Packed with dozens of instantly recognisable characters and humour that plays to both children and adults, the show became more than just a cultural phenomenon; it also proved (again) that animation can made cheaply and quickly enough for TV. But rather than relying on limited animation, The Simpsons' producers achieved this by forming out much of the workload to studios in South Korea.

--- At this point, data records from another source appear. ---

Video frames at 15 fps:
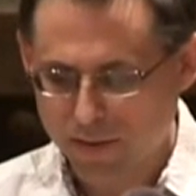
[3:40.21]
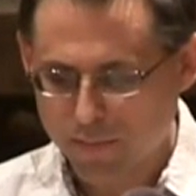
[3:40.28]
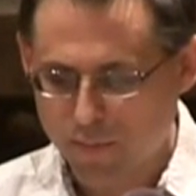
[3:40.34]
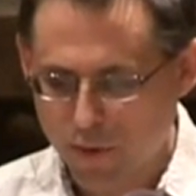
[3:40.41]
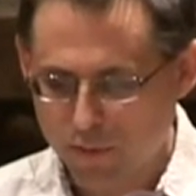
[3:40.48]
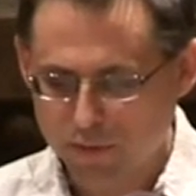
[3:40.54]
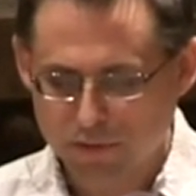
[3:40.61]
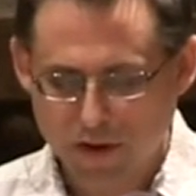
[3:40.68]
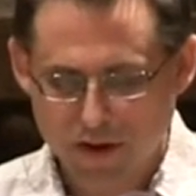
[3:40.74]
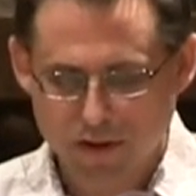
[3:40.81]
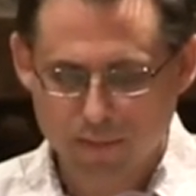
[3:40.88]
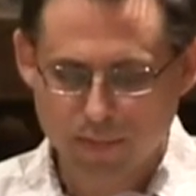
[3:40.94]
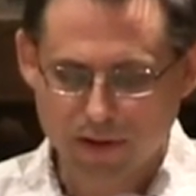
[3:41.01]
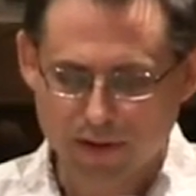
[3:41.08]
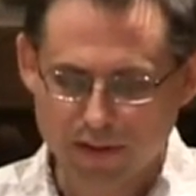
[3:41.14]
both
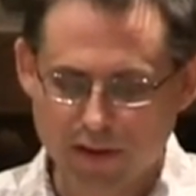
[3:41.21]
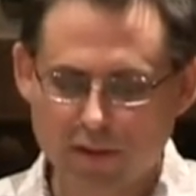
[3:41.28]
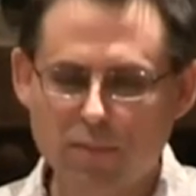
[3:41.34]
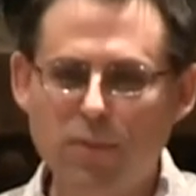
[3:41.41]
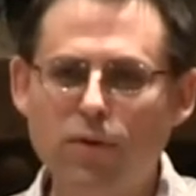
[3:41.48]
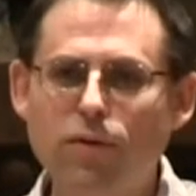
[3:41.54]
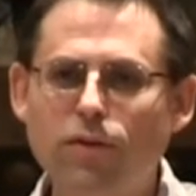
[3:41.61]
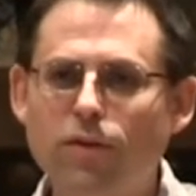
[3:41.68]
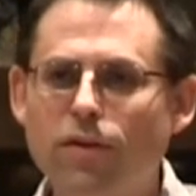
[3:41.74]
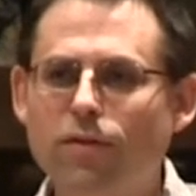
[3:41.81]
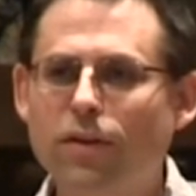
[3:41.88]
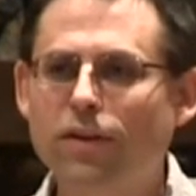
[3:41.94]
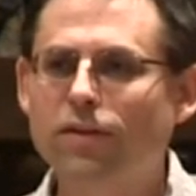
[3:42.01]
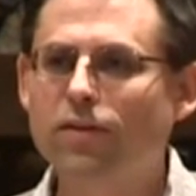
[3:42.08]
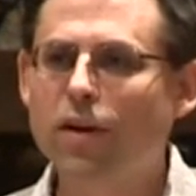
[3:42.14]
documenting the
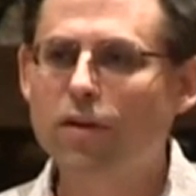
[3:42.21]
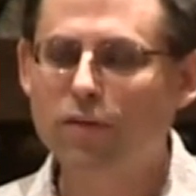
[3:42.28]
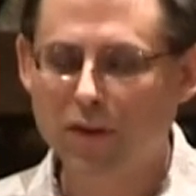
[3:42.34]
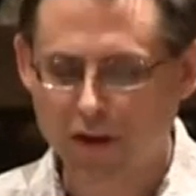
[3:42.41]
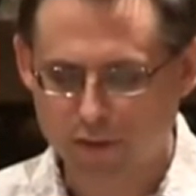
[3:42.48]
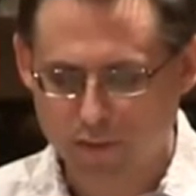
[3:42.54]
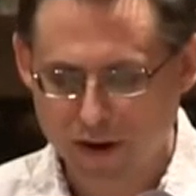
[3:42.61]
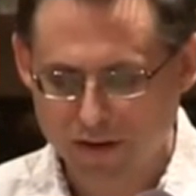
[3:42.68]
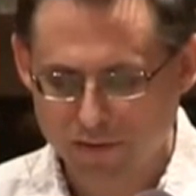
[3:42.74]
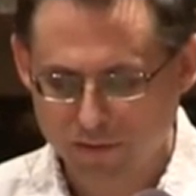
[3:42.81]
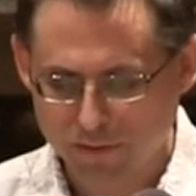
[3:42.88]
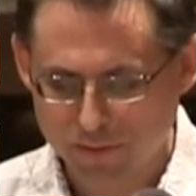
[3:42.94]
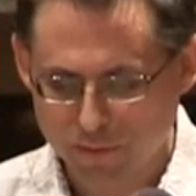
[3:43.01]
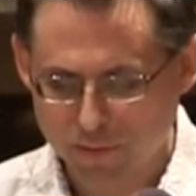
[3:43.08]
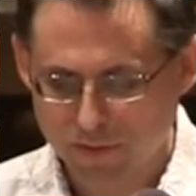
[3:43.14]
abusive and
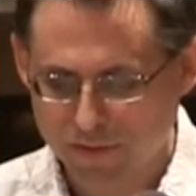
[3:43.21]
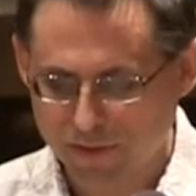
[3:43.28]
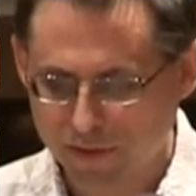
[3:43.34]
self-congratulatory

The decade that followed The Simpsons' arrival saw a boom in grown-up animations, but Matt Groening's show was only partly responsible. The rise of cable television meant that new stations, such as MTV, Cartoon Network and Nickelodeon all began producing original content. Big-name shows such as King of the Hill, Family Guy and Futurama all appeared on major networks, while cable channels began producing programmes such as Beavis and Butt-Head, which were edgier than anything that had gone before. Cartoon Network now fills its 9pm - 6am schedule each day entirely with shows aimed at mature audiences. It has been responsible for producing some of the most ground-breaking animated comedies in recent years, including Aqua Teen Hunger Force and Robot Chicken, as well as broadcasting imported content, most notably from the UK and Japan.
The home of animated sitcoms, however, remains the Fox network. Alongside continuing seasons of The Simpsons, MacFarlane's existing shows and the soon-to-launch Napoleon Dynamite animated series, the return of The Flintstones can only strengthen its position.
“The very first cartoon character I drew at age two was Fred Flintstone,” said MacFarlane when it was announced that he would take over the show. “So it’s appropriate that events have come full circle, allowing me to produce the newest incarnation of this great franchise.
“Plus, I think America is finally ready for an animated sitcom about a fat, stupid guy with a wife who’s too good for him.”